◆ DATA ◆
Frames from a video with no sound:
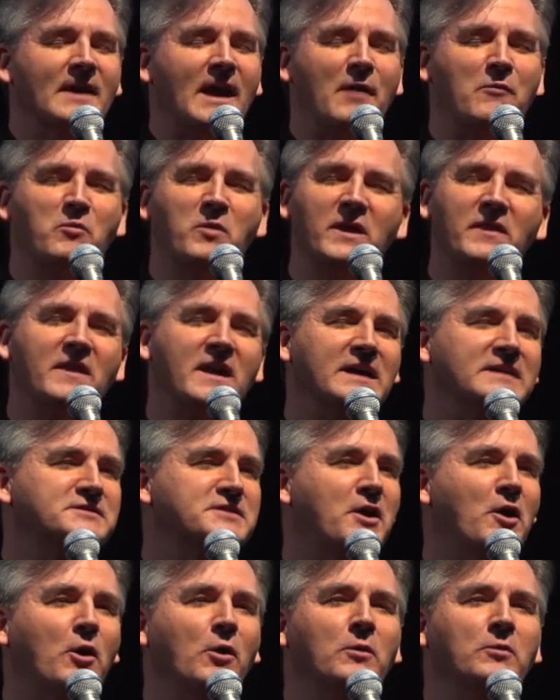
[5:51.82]
And when they
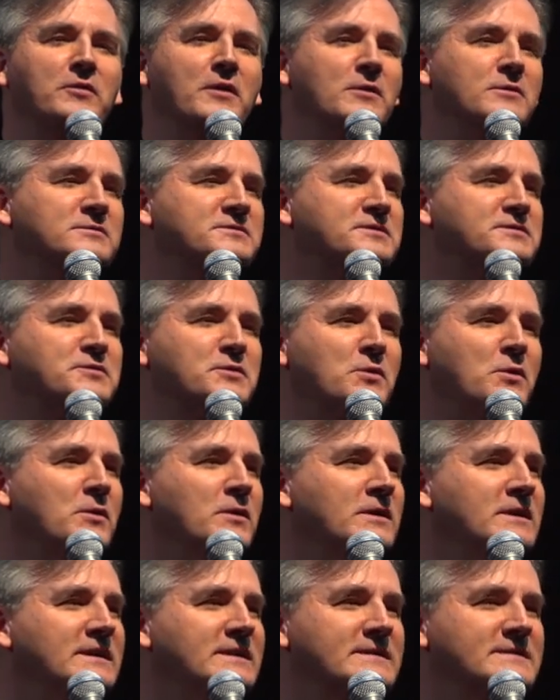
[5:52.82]
told those
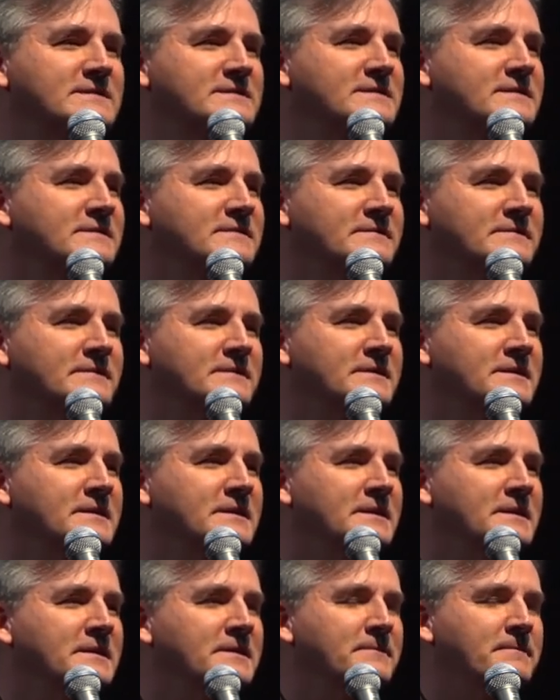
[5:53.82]
stories,
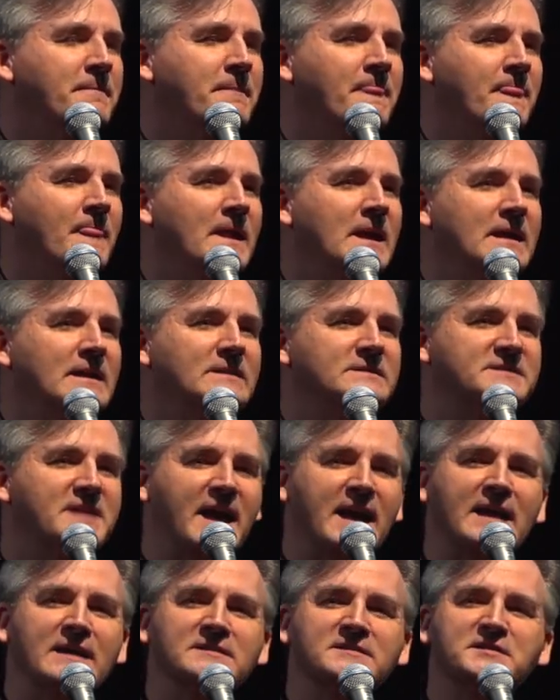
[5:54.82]

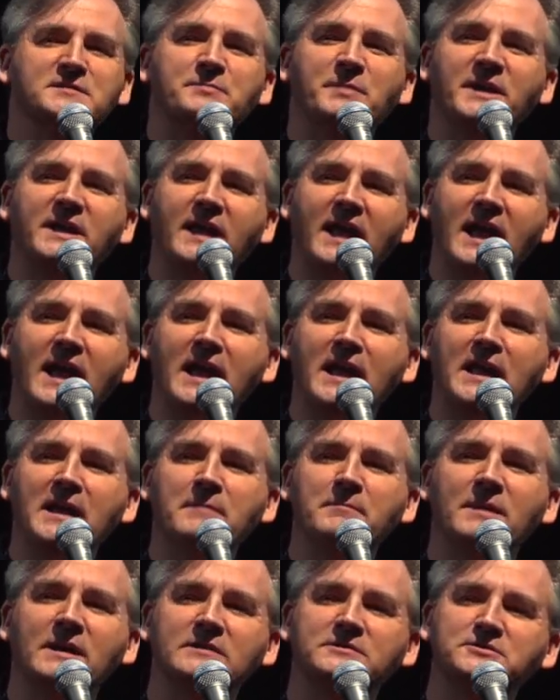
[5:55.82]
dance
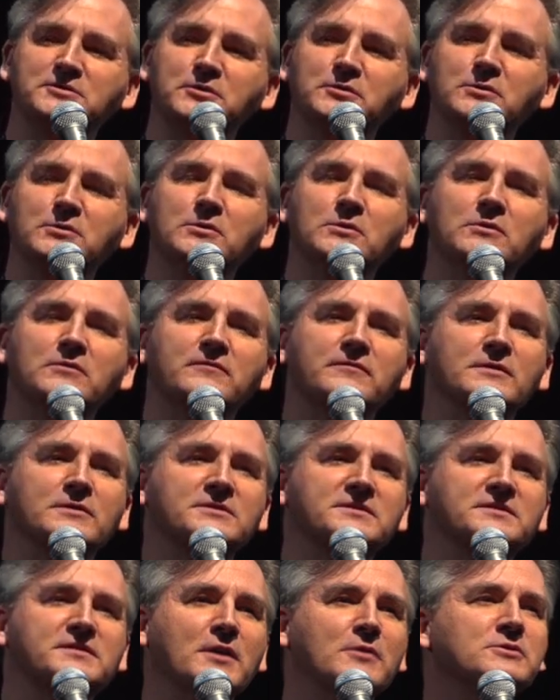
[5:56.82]
became a tool
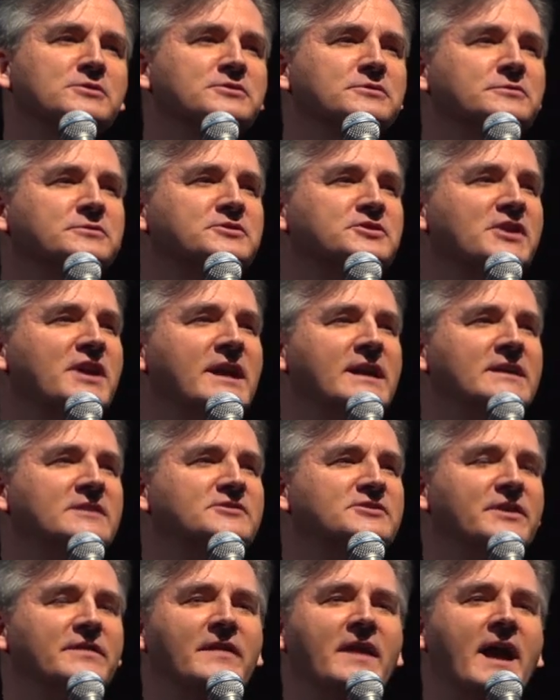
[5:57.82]
for social
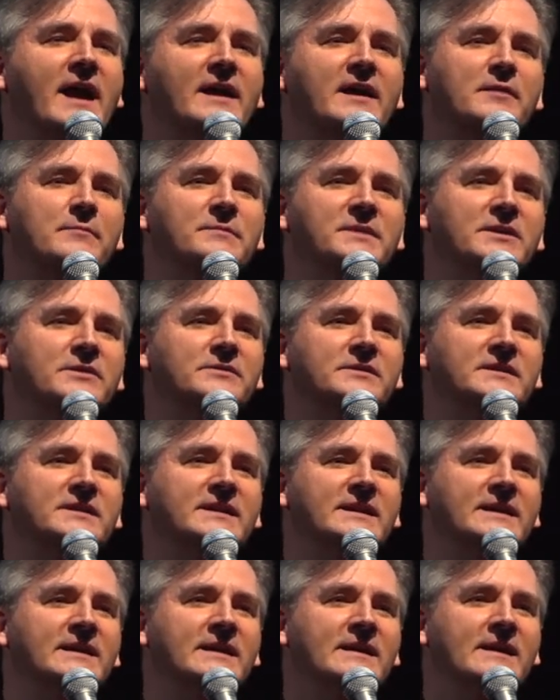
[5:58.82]
change in that
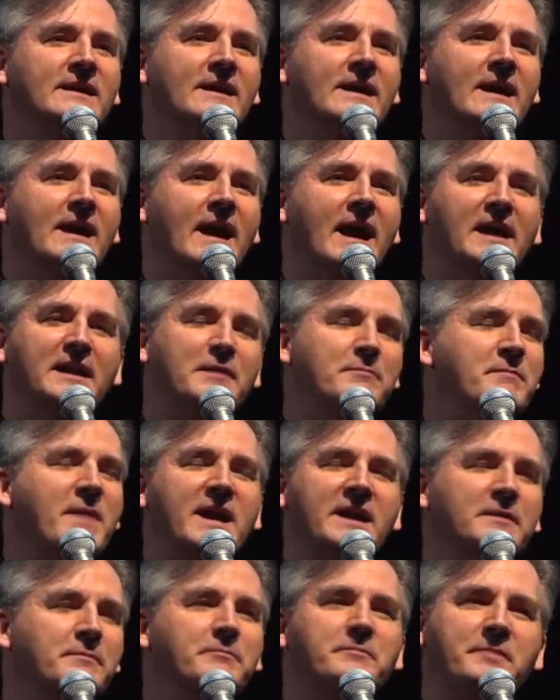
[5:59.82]
community, and it
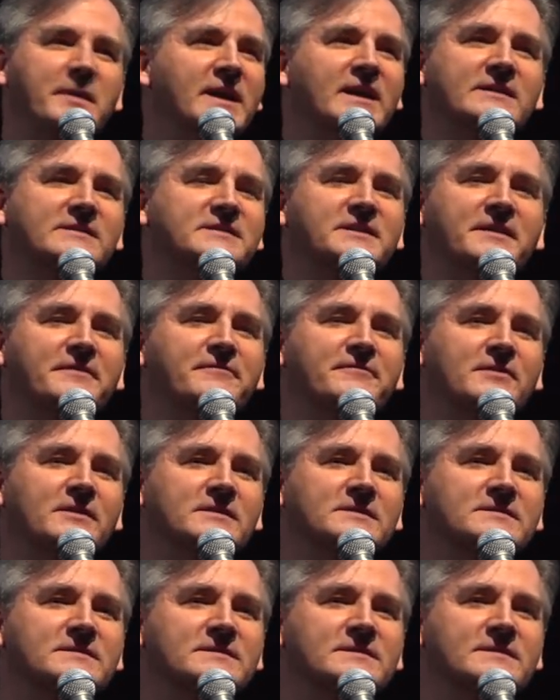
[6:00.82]
made a big
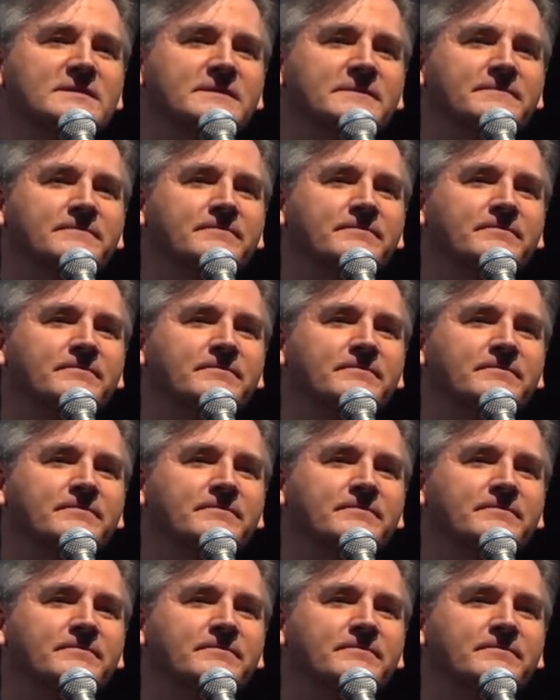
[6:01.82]
difference.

◆ WHAT TO PRODUCE ◆
Write everything in the records out exactly, apart from the pictures.

◆ WRITTEN RESPONSE ◆
Frames from a video with no sound:
[5:51.82]
And when they
[5:52.82]
told those
[5:53.82]
stories,
[5:54.82]

[5:55.82]
dance
[5:56.82]
became a tool
[5:57.82]
for social
[5:58.82]
change in that
[5:59.82]
community, and it
[6:00.82]
made a big
[6:01.82]
difference.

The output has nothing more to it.